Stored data
══════

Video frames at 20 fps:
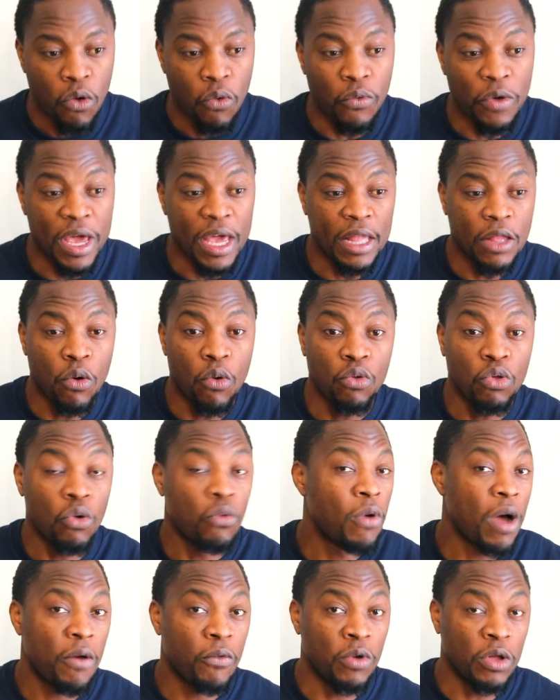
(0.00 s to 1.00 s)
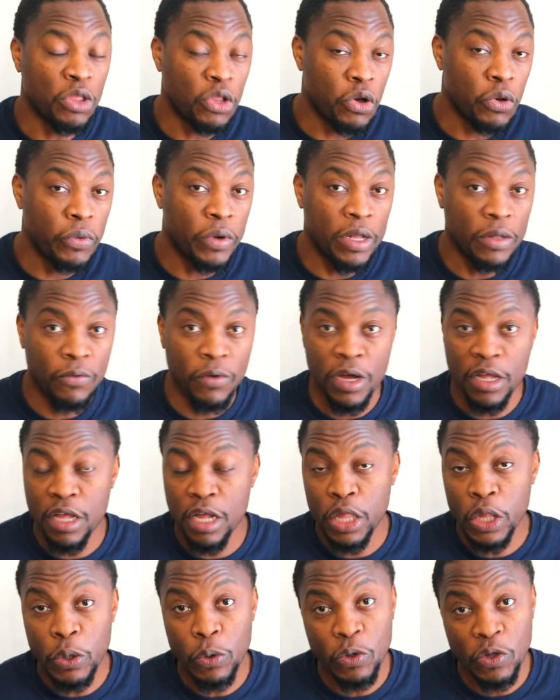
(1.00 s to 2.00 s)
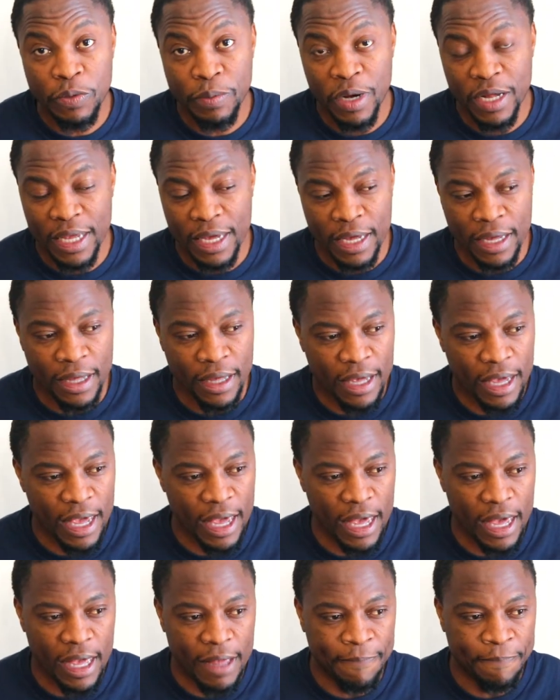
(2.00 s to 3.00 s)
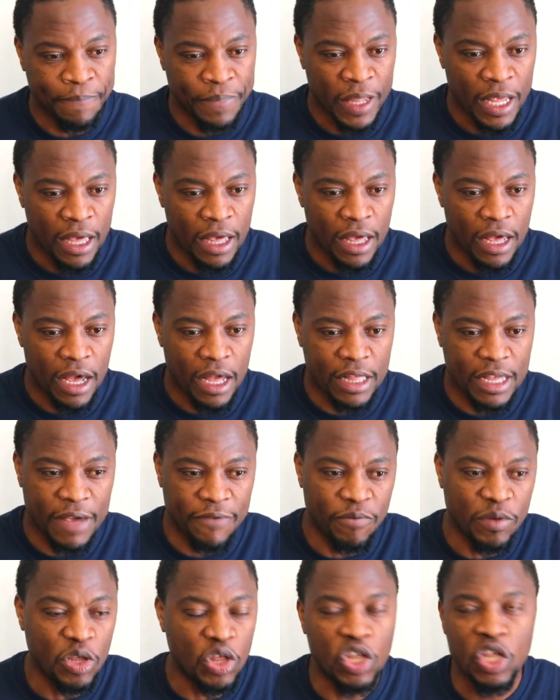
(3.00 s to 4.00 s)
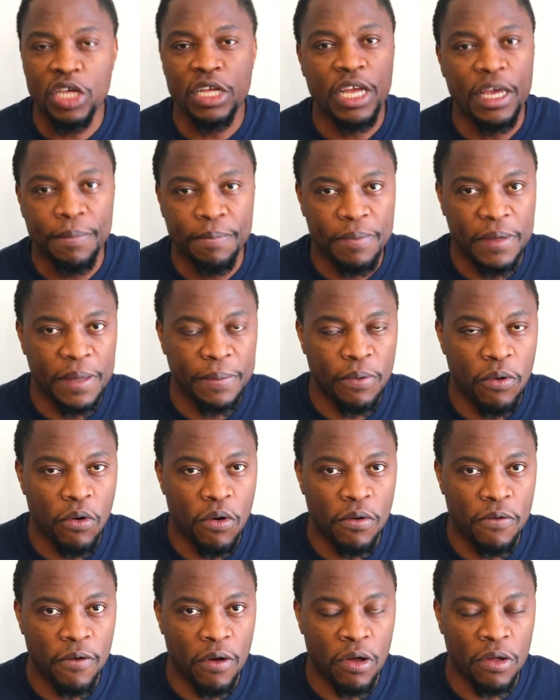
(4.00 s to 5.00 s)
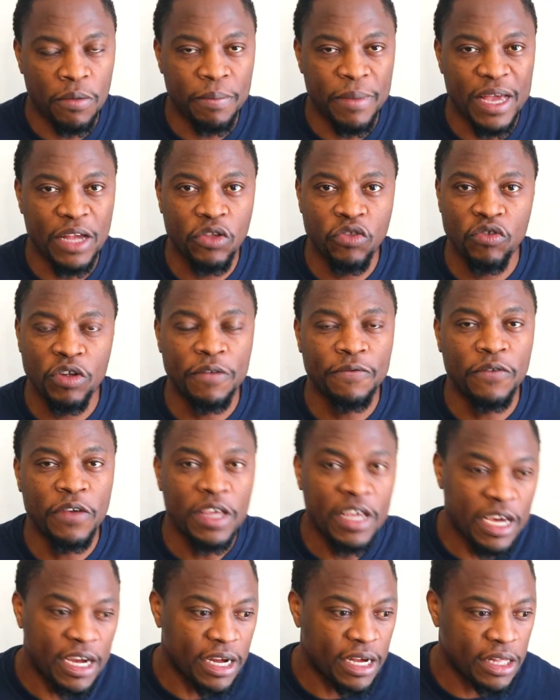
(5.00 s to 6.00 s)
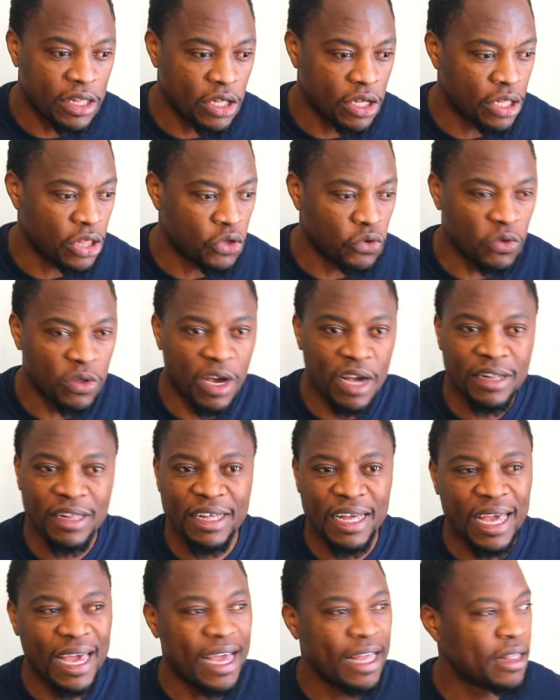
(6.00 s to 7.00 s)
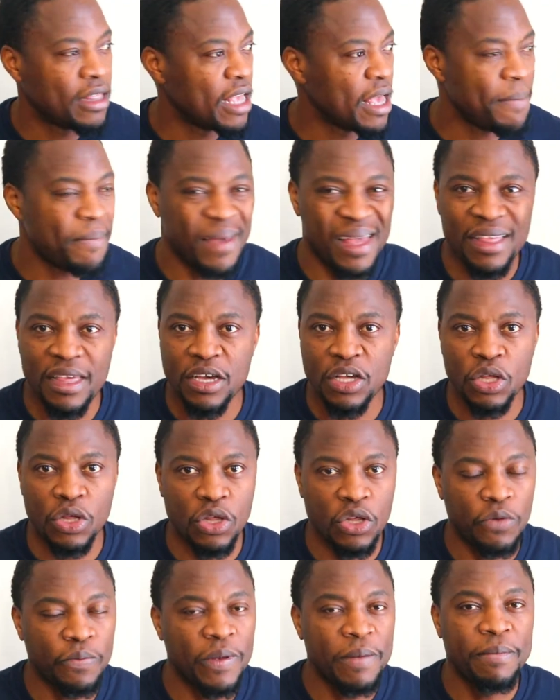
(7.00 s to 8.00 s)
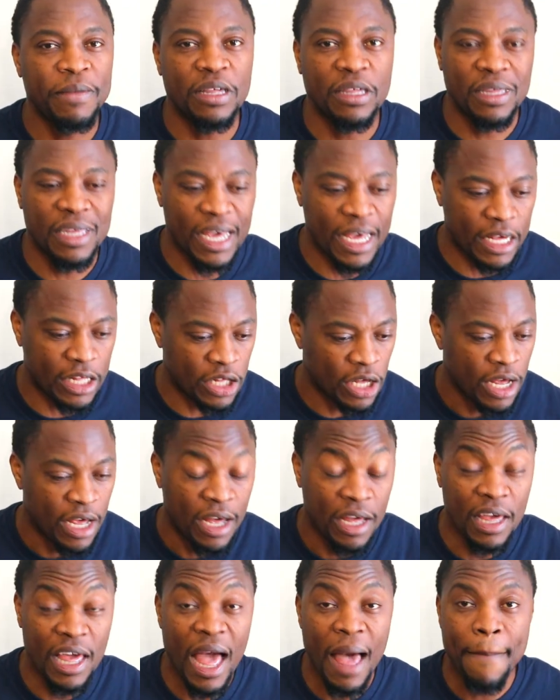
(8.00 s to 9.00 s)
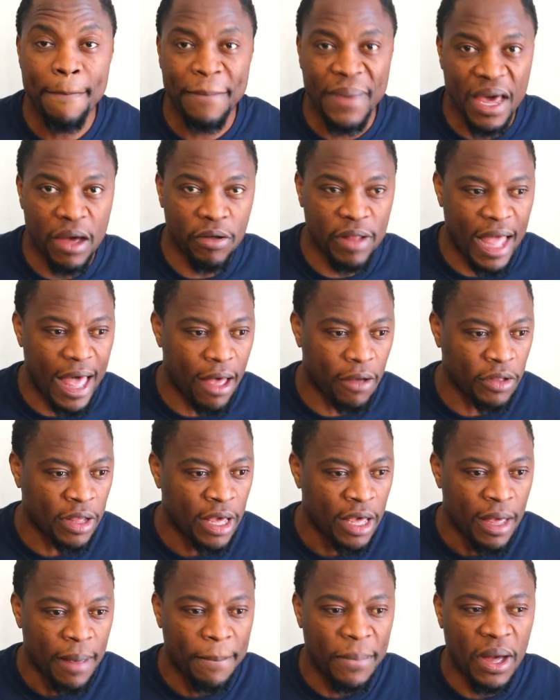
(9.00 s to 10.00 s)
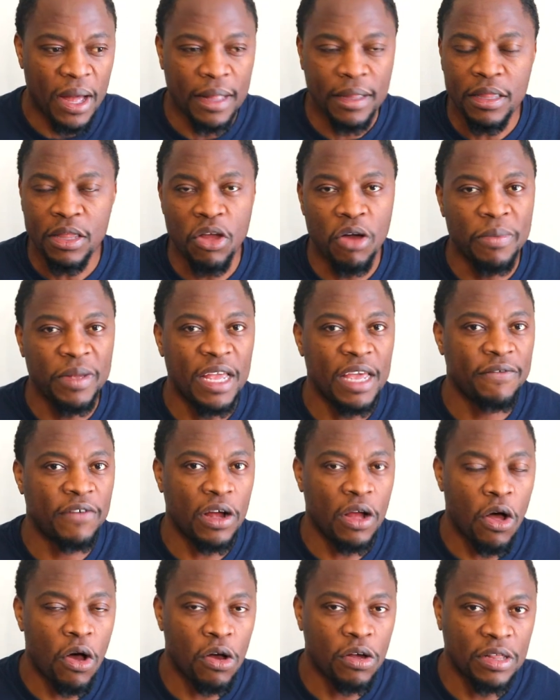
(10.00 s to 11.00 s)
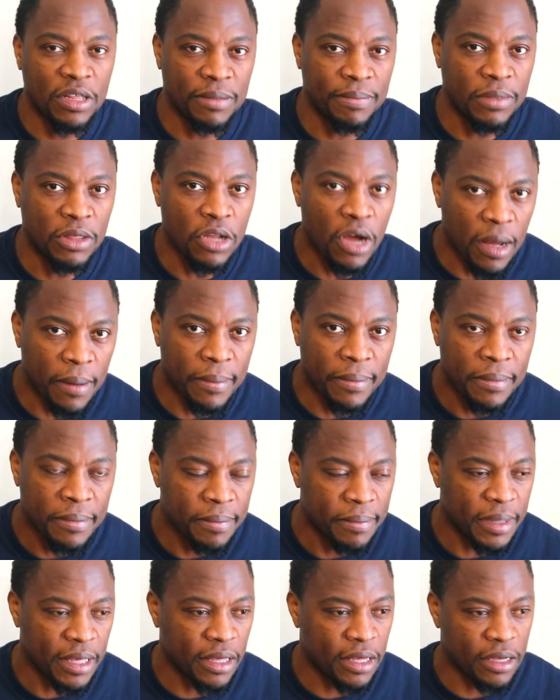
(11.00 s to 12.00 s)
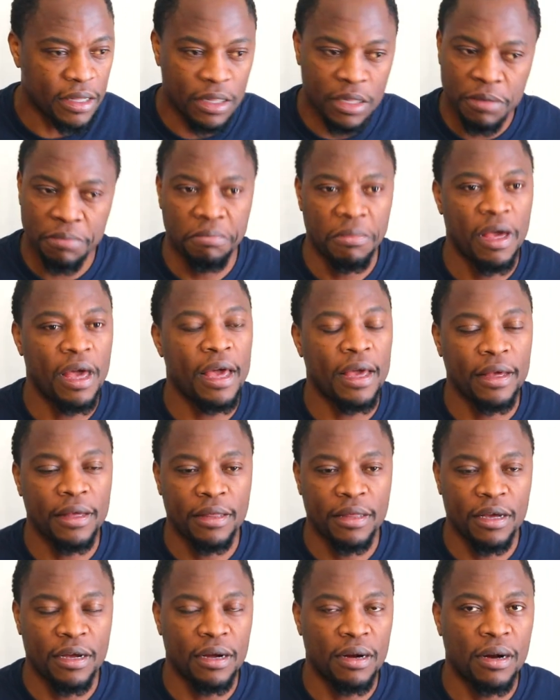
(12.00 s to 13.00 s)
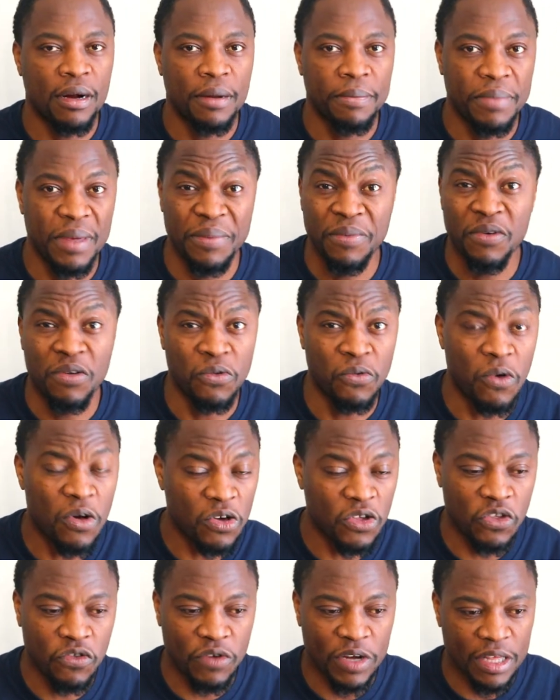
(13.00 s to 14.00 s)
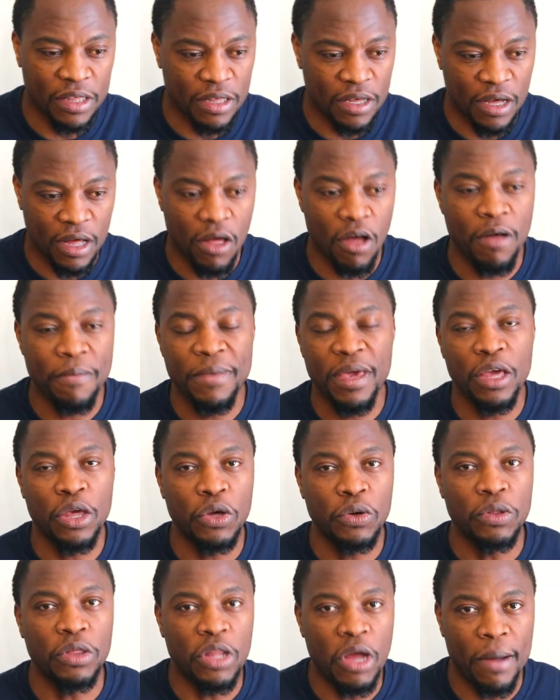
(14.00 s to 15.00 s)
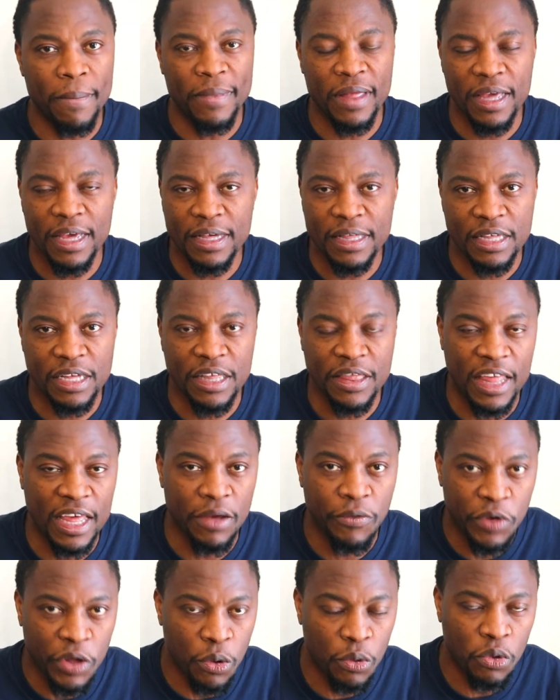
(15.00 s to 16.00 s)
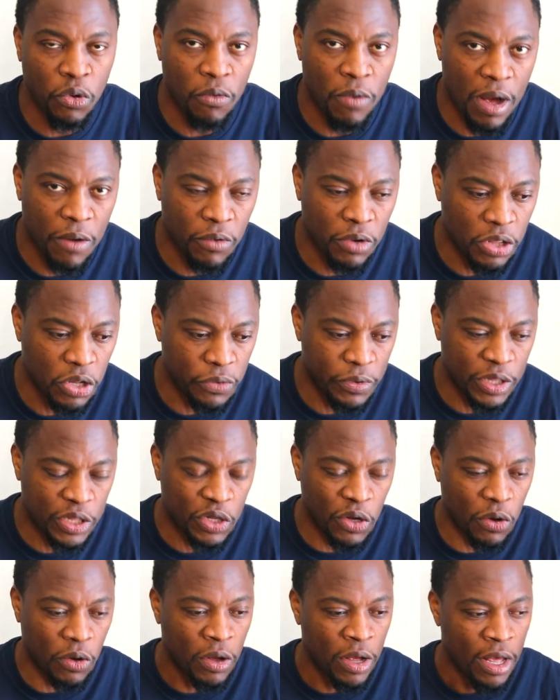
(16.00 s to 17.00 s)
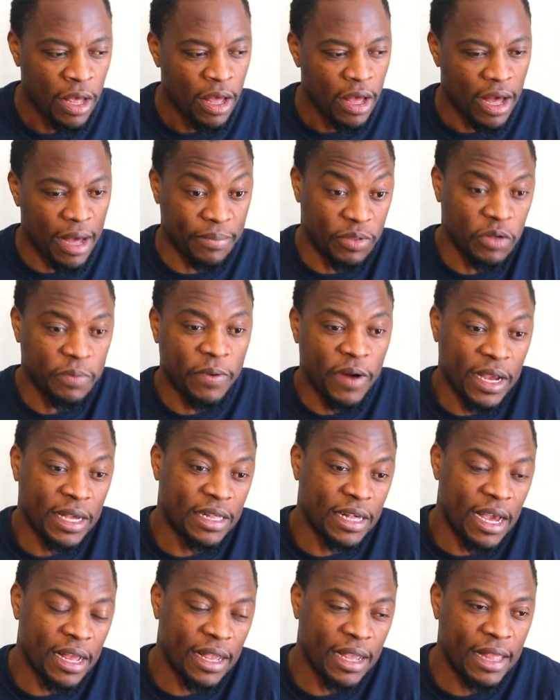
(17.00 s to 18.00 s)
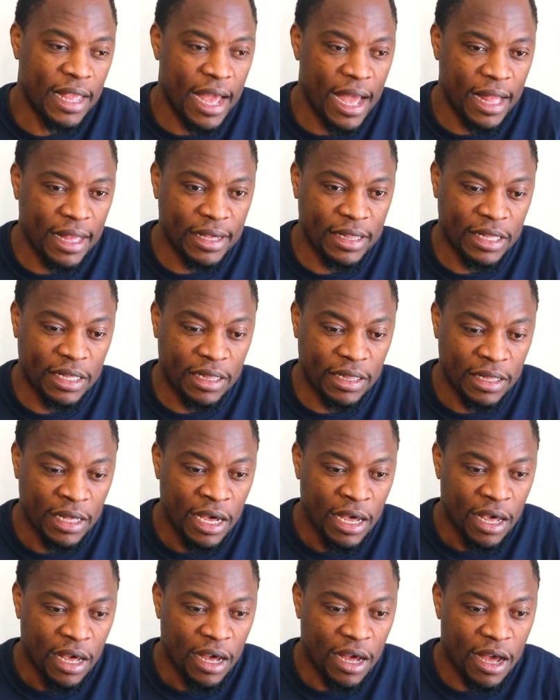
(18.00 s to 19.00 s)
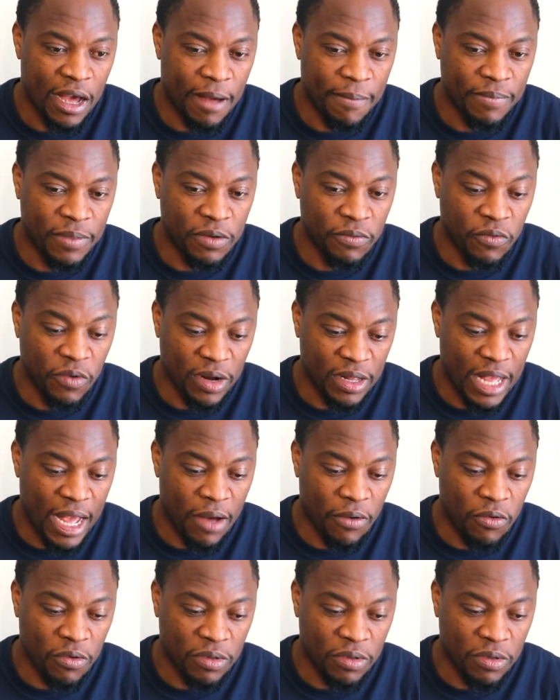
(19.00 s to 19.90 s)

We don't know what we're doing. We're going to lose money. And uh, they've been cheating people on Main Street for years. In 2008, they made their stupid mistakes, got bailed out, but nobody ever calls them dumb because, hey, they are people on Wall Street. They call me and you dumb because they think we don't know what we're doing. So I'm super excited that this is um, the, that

══════

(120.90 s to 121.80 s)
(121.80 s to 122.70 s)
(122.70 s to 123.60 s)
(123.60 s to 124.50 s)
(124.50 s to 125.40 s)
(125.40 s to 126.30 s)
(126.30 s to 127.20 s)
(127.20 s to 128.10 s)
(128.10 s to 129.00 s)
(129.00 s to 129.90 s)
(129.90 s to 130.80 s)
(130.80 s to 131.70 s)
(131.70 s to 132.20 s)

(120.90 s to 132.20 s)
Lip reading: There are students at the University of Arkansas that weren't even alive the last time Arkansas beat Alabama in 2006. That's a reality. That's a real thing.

══════

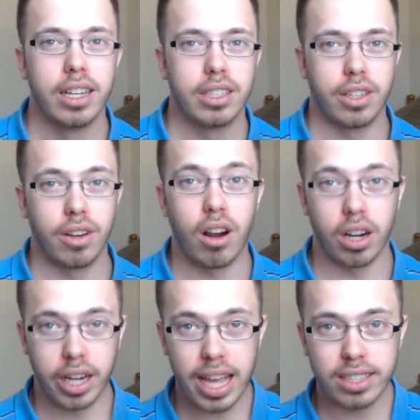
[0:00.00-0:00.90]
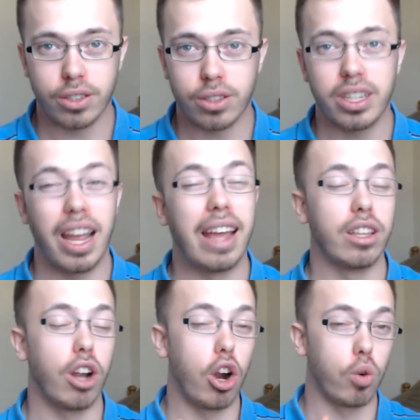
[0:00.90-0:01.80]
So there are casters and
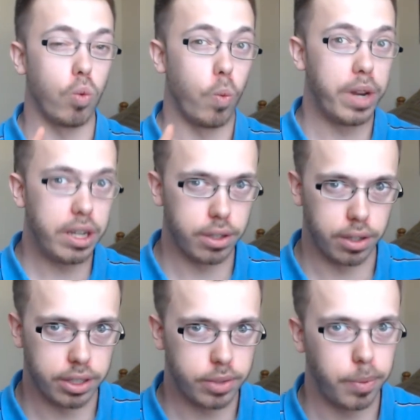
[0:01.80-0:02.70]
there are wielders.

══════

Exercise requirements:
Above are the records; return the lines in them from the one with "(2.00 s to 3.00 s)" to the one with "(18.00 s to 19.00 s)", inclusive, exactly and without images.

Task output:
(2.00 s to 3.00 s)
(3.00 s to 4.00 s)
(4.00 s to 5.00 s)
(5.00 s to 6.00 s)
(6.00 s to 7.00 s)
(7.00 s to 8.00 s)
(8.00 s to 9.00 s)
(9.00 s to 10.00 s)
(10.00 s to 11.00 s)
(11.00 s to 12.00 s)
(12.00 s to 13.00 s)
(13.00 s to 14.00 s)
(14.00 s to 15.00 s)
(15.00 s to 16.00 s)
(16.00 s to 17.00 s)
(17.00 s to 18.00 s)
(18.00 s to 19.00 s)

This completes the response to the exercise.